We are not suggesting that Amazon may repeat its dramatic drop anytime soon. All the same, the longest-running bull market, and quick market recovery may have blessed many with big unrealized gains. Some of them may be well deserved — but not all of them. For example, on the surface, 2019 was an impressive year. The S&P 500 index rose nearly 29%, its best performance since 2013. But as many analysts, including Goldman Sachs’ David Kostin have pointed out, “Valuation expansion drove nearly all of the S&P 500 return in 2019.” In other words, expensive stocks became even more expensive. Since March the market got back close to previous peak levels, yet corporate profits are falling, and may take a while to recover. We believe the growing disconnect may put some unrealized gains in some immediate danger.
Unrealized gains can eventually become realized gains. We know that realized gains may trigger tax consequences, but let’s not forget that unrealized gains are always at risk of a permanent loss, especially if they are driven by rising stock prices rather than businesses growing their earnings, and truly deserving their higher prices.
As patient disciplined investors managing family fortunes over generations, we at Sicart do our best to manage both types of gains. In the last three years, we have trimmed many of the older long-held positions, gradually replacing them when we find what we believe to be excellent businesses with potential to perform well over the next 3-5 years and beyond. In the last few months, we both took advantage of certain opportunities when the market crashed, and sold some earlier positions that held up in the midst of the market turmoil.
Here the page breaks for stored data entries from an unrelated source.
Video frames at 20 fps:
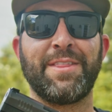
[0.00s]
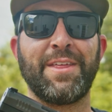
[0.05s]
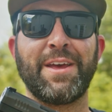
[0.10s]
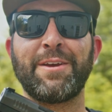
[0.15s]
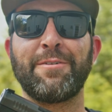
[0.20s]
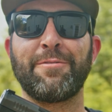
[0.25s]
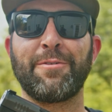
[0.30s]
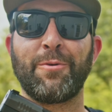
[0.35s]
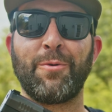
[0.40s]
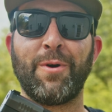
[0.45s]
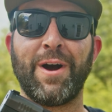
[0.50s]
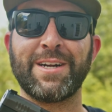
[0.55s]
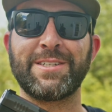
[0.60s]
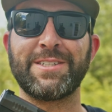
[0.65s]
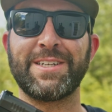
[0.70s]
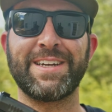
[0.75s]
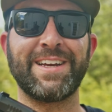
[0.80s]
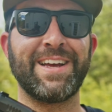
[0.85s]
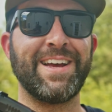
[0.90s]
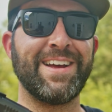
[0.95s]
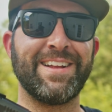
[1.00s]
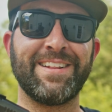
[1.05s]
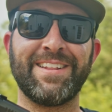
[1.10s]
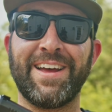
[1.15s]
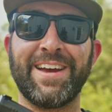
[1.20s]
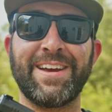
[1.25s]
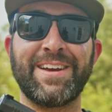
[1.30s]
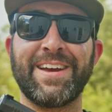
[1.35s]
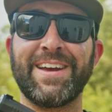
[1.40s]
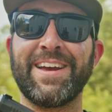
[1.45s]
thank you for watching.
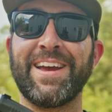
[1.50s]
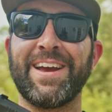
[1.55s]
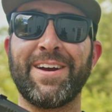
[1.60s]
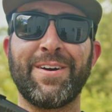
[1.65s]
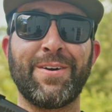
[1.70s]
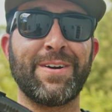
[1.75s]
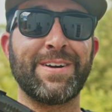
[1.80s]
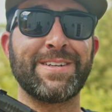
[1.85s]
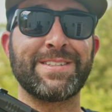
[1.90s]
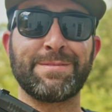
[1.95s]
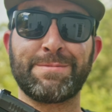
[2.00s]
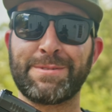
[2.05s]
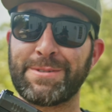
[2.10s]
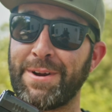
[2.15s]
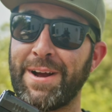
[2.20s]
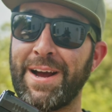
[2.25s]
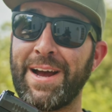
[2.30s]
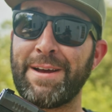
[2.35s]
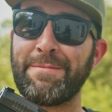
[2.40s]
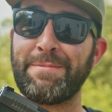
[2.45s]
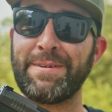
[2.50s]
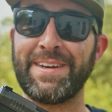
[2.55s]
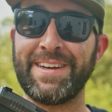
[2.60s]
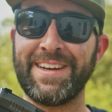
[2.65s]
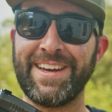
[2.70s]
Like or subscribe.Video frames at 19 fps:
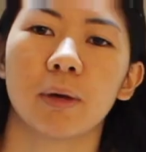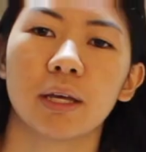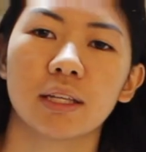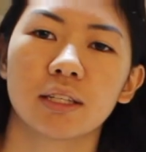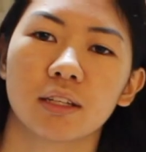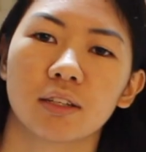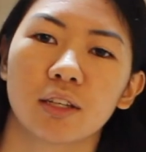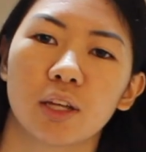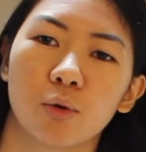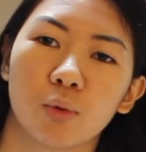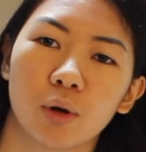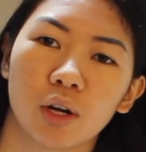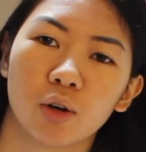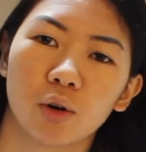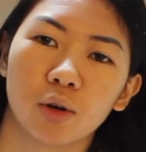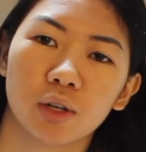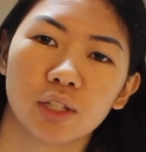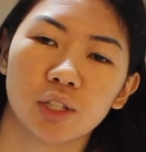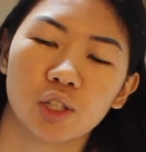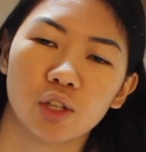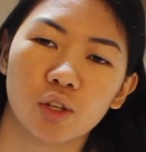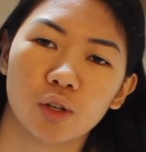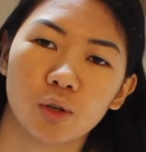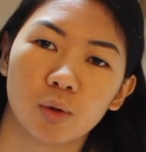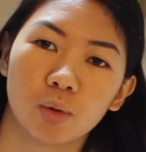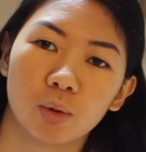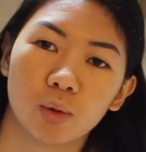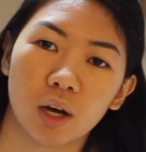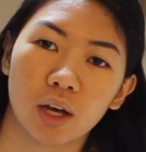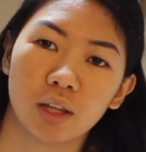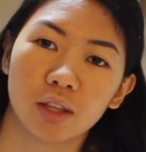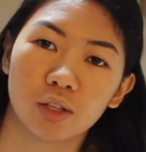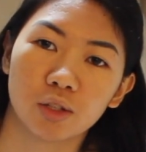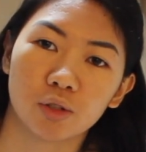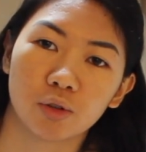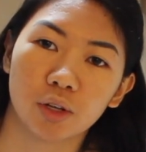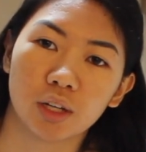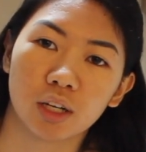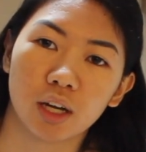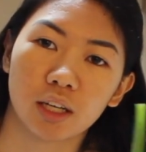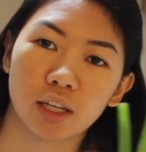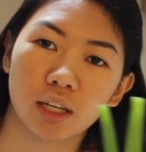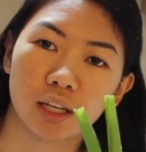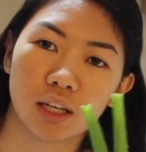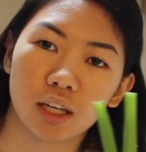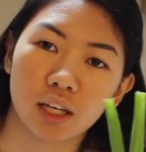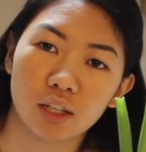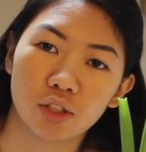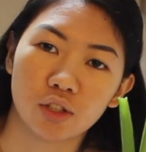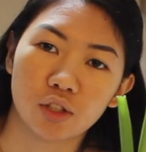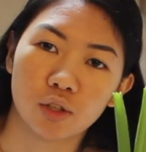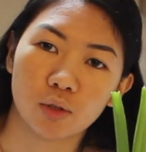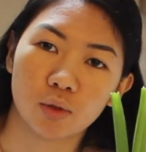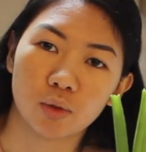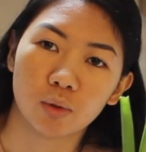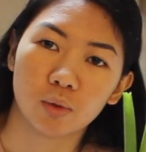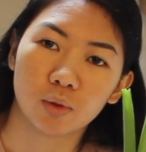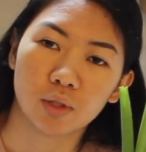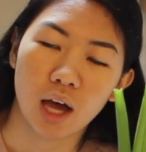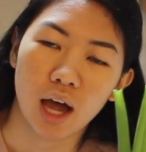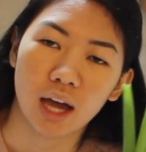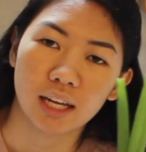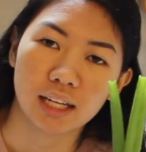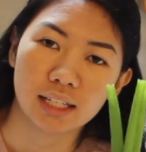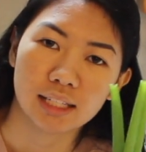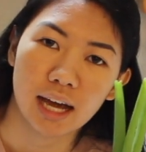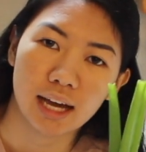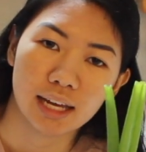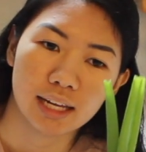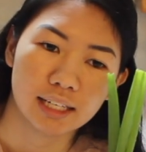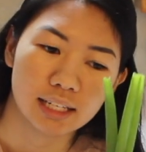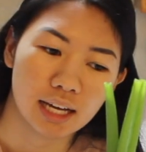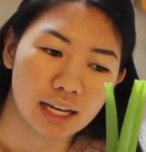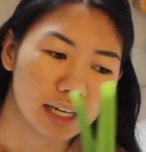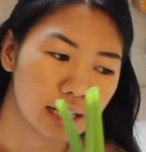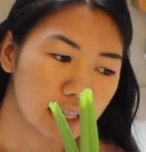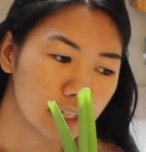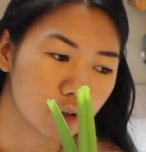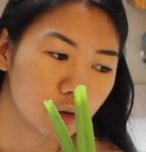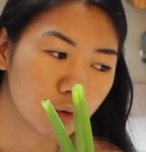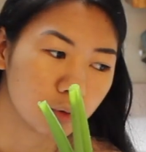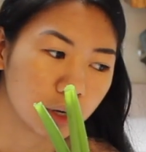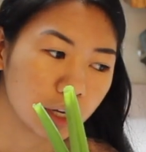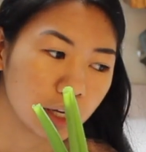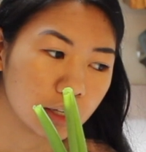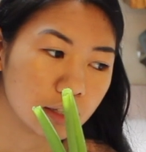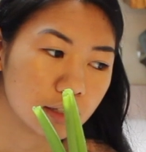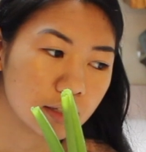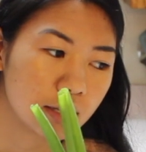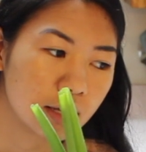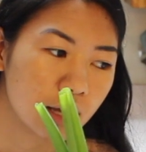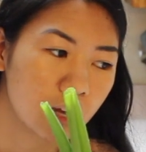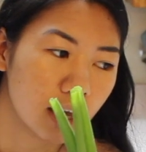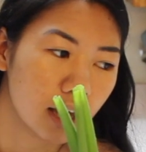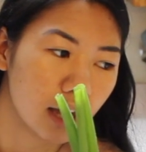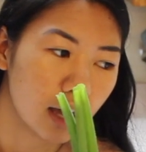Basically, we're going to cut this green onion into tiny, tiny, tiny little rings.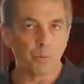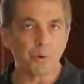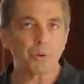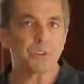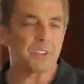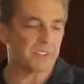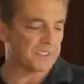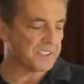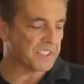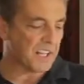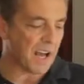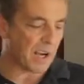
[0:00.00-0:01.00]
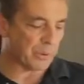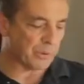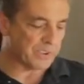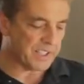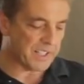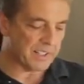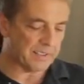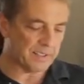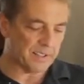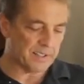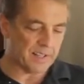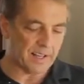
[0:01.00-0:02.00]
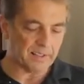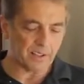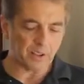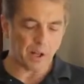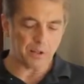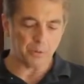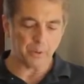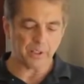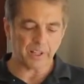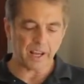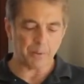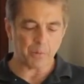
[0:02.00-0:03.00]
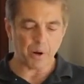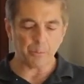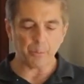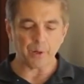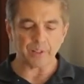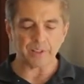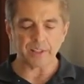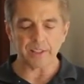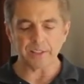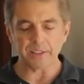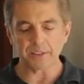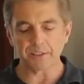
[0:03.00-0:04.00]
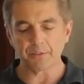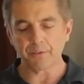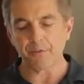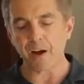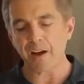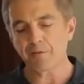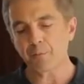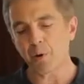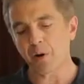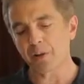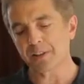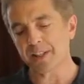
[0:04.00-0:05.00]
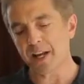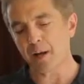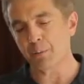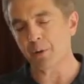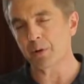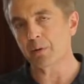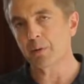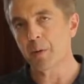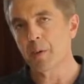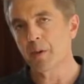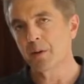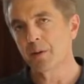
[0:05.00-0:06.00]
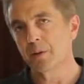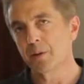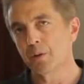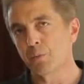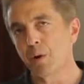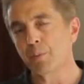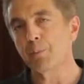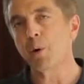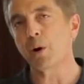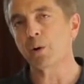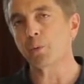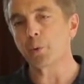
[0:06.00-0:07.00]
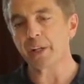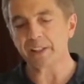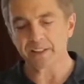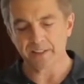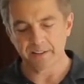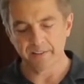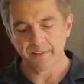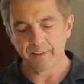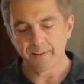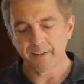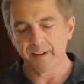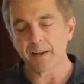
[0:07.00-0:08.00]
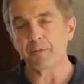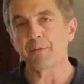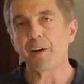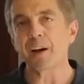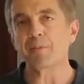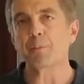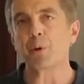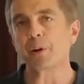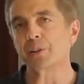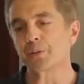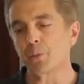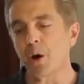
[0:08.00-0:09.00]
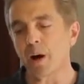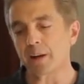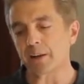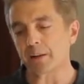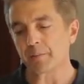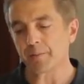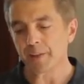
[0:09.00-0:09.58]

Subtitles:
We're using the Z Aqua tint, and the color we came up with is 5 parts amber, 1 part wheat, and 5 parts water.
We expect the coming months to offer both buying, and selling opportunities, and successful investing relies not only on the right buying discipline, but also on disciplined and strategic selling.
The information provided in this article represents the opinions of Sicart Associates, LLC (“Sicart”) and is expressed as of the date hereof and is subject to change. Sicart assumes no obligation to update or otherwise revise our opinions or this article. The observations and views expressed herein may be changed by Sicart at any time without notice.
This article is not intended to be a client‐specific suitability analysis or recommendation, an offer to participate in any investment, or a recommendation to buy, hold or sell securities. Do not use this report as the sole basis for investment decisions. Do not select an asset class or investment product based on performance alone. Consider all relevant information, including your existing portfolio, investment objectives, risk tolerance, liquidity needs and investment time horizon. This report is for general informational purposes only and is not intended to predict or guarantee the future performance of any individual security, market sector or the markets generally.
Actual tax rates may differ from this hypothetical example.
 Dividends paid on stock holdings are subject to taxation as ordinary income.